Since the Holder will not be obligated to report to the Company the number of shares of Common Stock it may hold at the time of a conversion
hereunder, unless the conversion at issue would result in the issuance of shares of Common Stock in excess of 4.99% of the then outstanding
shares of Common Stock without regard to any other shares which may be beneficially owned by the Holder or an affiliate thereof, the Holder
shall have the authority and obligation to determine whether the restriction contained in this Section will limit any particular conversion
hereunder and to the extent that the Holder determines that the limitation contained in this Section applies, the determination of which
portion of the principal amount of this Note is convertible shall be the responsibility and obligation of the Holder. If the Holder has
delivered a Conversion Notice for a principal amount of this Note that, without regard to any other shares that the Holder or its affiliates
may beneficially own, would result in the issuance in excess of the permitted amount hereunder, the Company shall notify the Holder of
this fact and shall honor the conversion for the maximum principal amount permitted to be converted on such Conversion Date in accordance
with Section 3(a) and, any principal amount tendered for conversion in excess of the permitted amount hereunder shall remain outstanding
under this Note.

 

(ii)
Capitalization. So long as this as this Note is outstanding, upon written request of the Holder, the Company shall
furnish to the Holder the then-current number of common shares issued and outstanding, the then-current number of common shares authorized,
and the then-current number of shares reserved for third parties.

 

(d)
Other Provisions.

 

(i)  
Share Reservation.
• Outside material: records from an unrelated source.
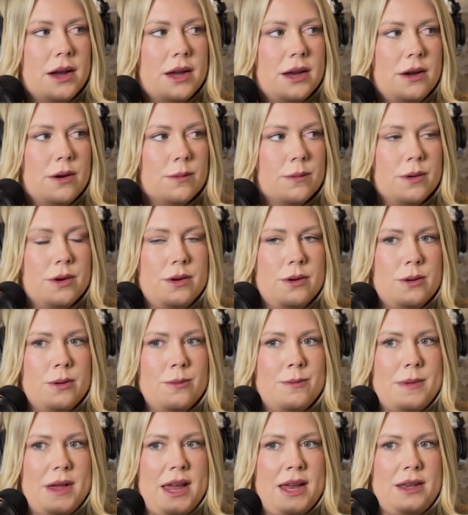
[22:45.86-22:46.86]
in a
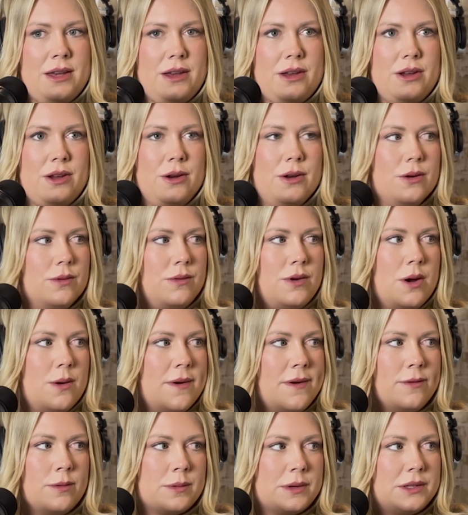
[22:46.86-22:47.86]
room and you don't know
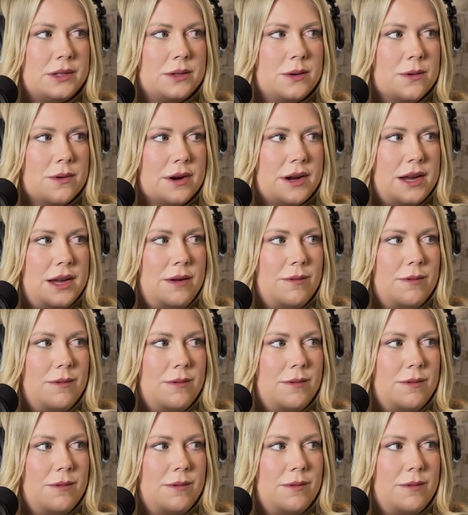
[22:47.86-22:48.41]
everyone's story.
The Company shall at all times reserve and keep available out of its authorized Common Stock a
number of shares equal to at least 2 (two) times the full number of shares of Common Stock issuable upon conversion of all outstanding
amounts under this Note; and within 3 (three) Business Days following the receipt by the Company of a Holder’s notice that such minimum
number of shares of Common Stock is not so reserved, the Company shall promptly reserve a sufficient number of shares of Common Stock
to comply with such requirement. The Company will at all times reserve at least 2,000,000 shares of Common Stock for conversion.

 

(ii) Prepayment.The
Company may prepay this Note at any time without penalty.

 

(iii)
All calculations under this Section 3 shall be rounded up to the nearest $0.00001 or whole share.

 

(iv)
Nothing herein shall limit a Holder’s right to pursue actual damages or declare an Event of Default pursuant to Section
2 herein for the Company’s failure to deliver certificates representing shares of Common Stock upon conversion within the period specified
herein and such Holder shall have the right
to pursue all remedies available to it at law or in equity including, without limitation, a decree of specific performance and/or injunctive
relief, in each case without the need to post a bond or provide other security. The exercise of any such rights shall not prohibit the
Holder from seeking to enforce damages pursuant to any other Section hereof or under applicable law.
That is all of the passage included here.